→ Task:
Please write out only the lines from the line with "[1.00-2.00s]" to the line with "[0:00.00-0:09.85]", inclusive, exactly as they stand below, without the pictures.

Extracted data entries
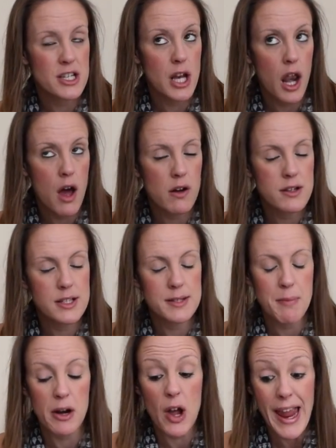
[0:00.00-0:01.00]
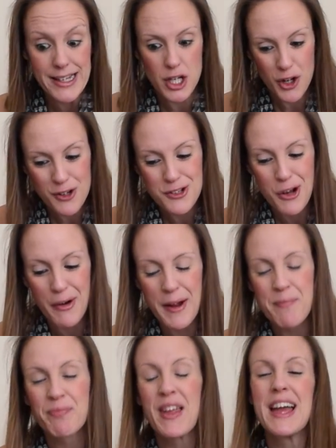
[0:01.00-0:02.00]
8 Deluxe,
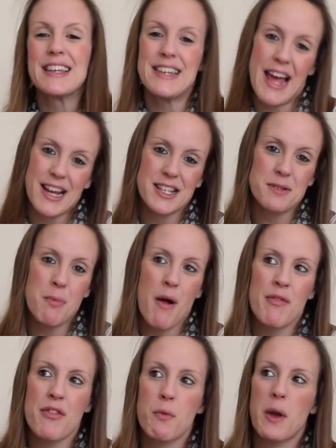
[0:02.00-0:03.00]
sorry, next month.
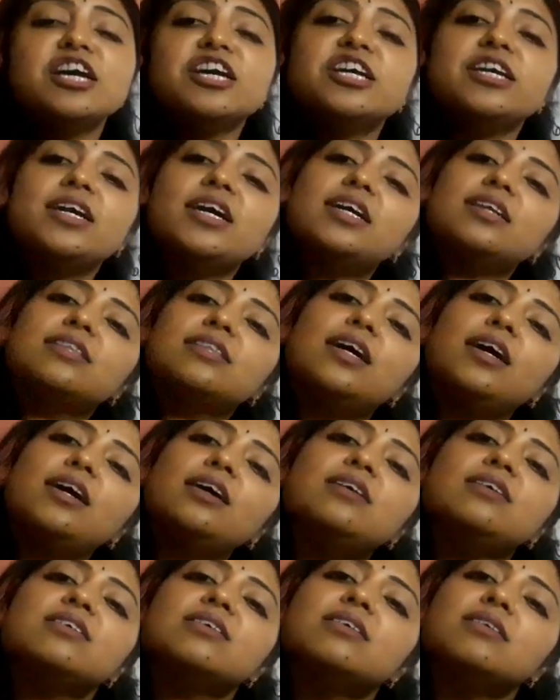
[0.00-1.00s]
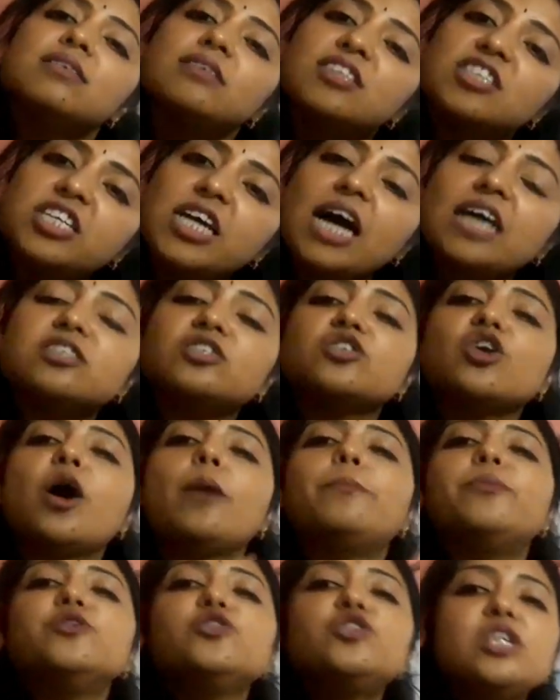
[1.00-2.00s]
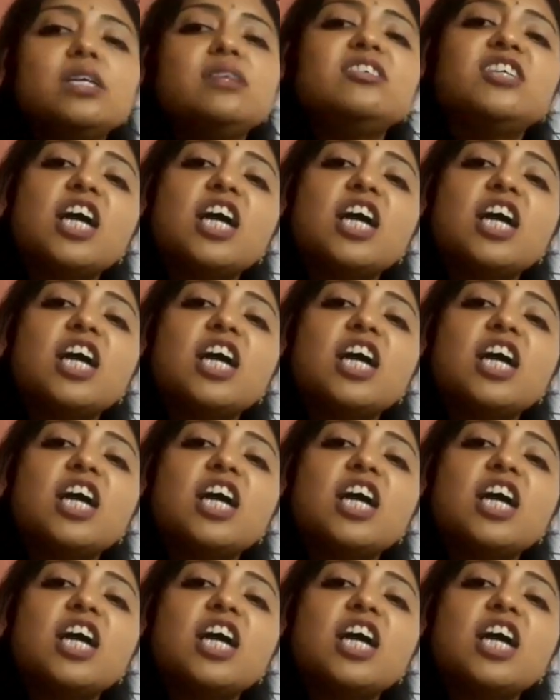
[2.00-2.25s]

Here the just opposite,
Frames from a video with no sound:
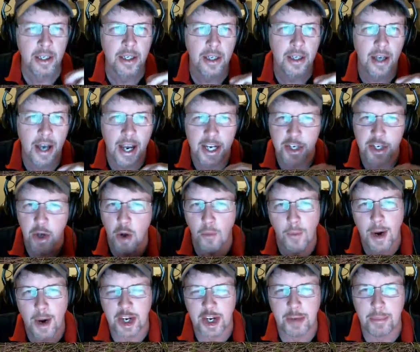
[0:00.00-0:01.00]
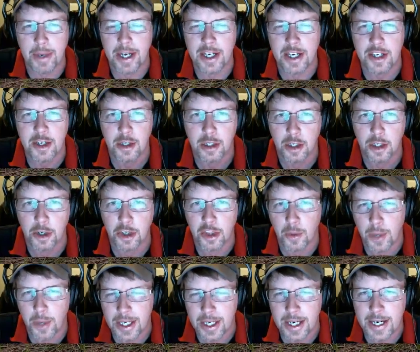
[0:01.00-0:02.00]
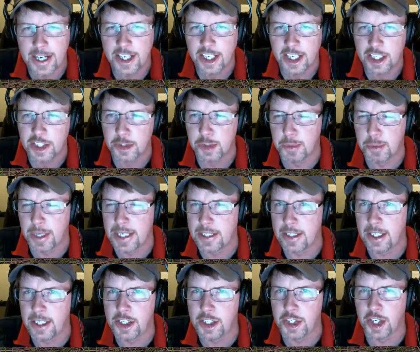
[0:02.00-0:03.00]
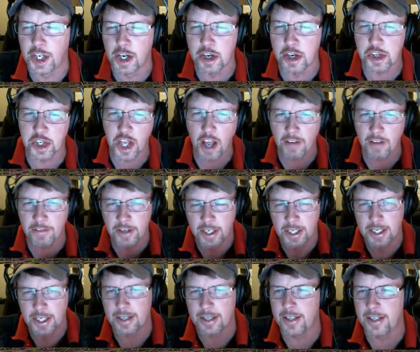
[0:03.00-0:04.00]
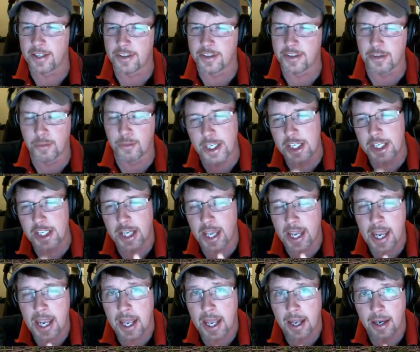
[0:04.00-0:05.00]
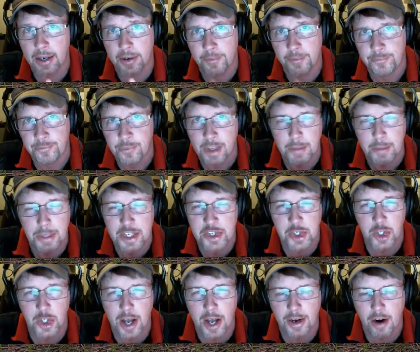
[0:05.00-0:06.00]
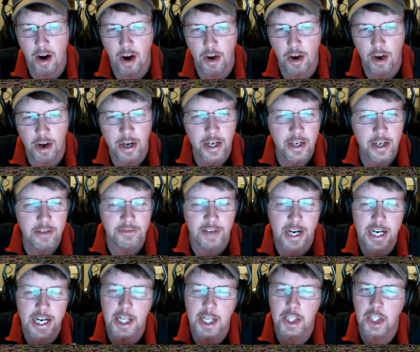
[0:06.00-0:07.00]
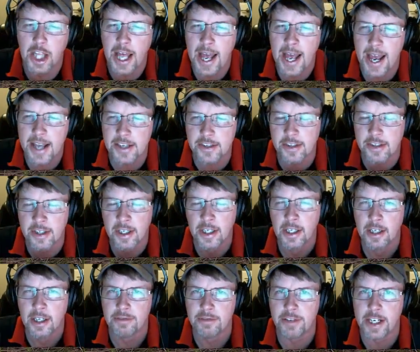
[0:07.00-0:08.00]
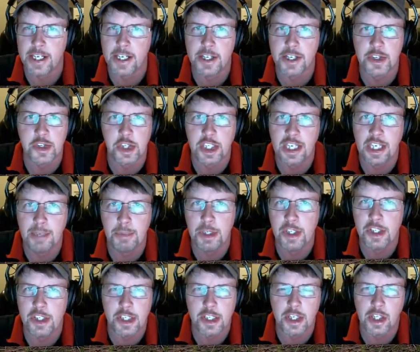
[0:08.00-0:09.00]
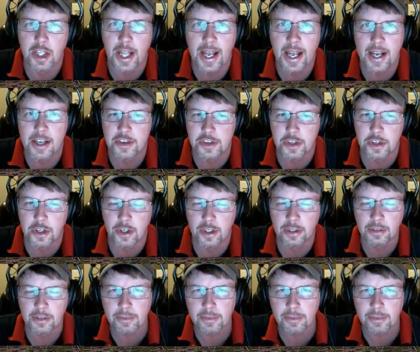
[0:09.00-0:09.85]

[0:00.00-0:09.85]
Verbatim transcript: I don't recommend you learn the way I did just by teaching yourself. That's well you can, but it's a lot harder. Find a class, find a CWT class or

→ Task response:
[1.00-2.00s]
[2.00-2.25s]

Here the just opposite,
Frames from a video with no sound:
[0:00.00-0:01.00]
[0:01.00-0:02.00]
[0:02.00-0:03.00]
[0:03.00-0:04.00]
[0:04.00-0:05.00]
[0:05.00-0:06.00]
[0:06.00-0:07.00]
[0:07.00-0:08.00]
[0:08.00-0:09.00]
[0:09.00-0:09.85]

[0:00.00-0:09.85]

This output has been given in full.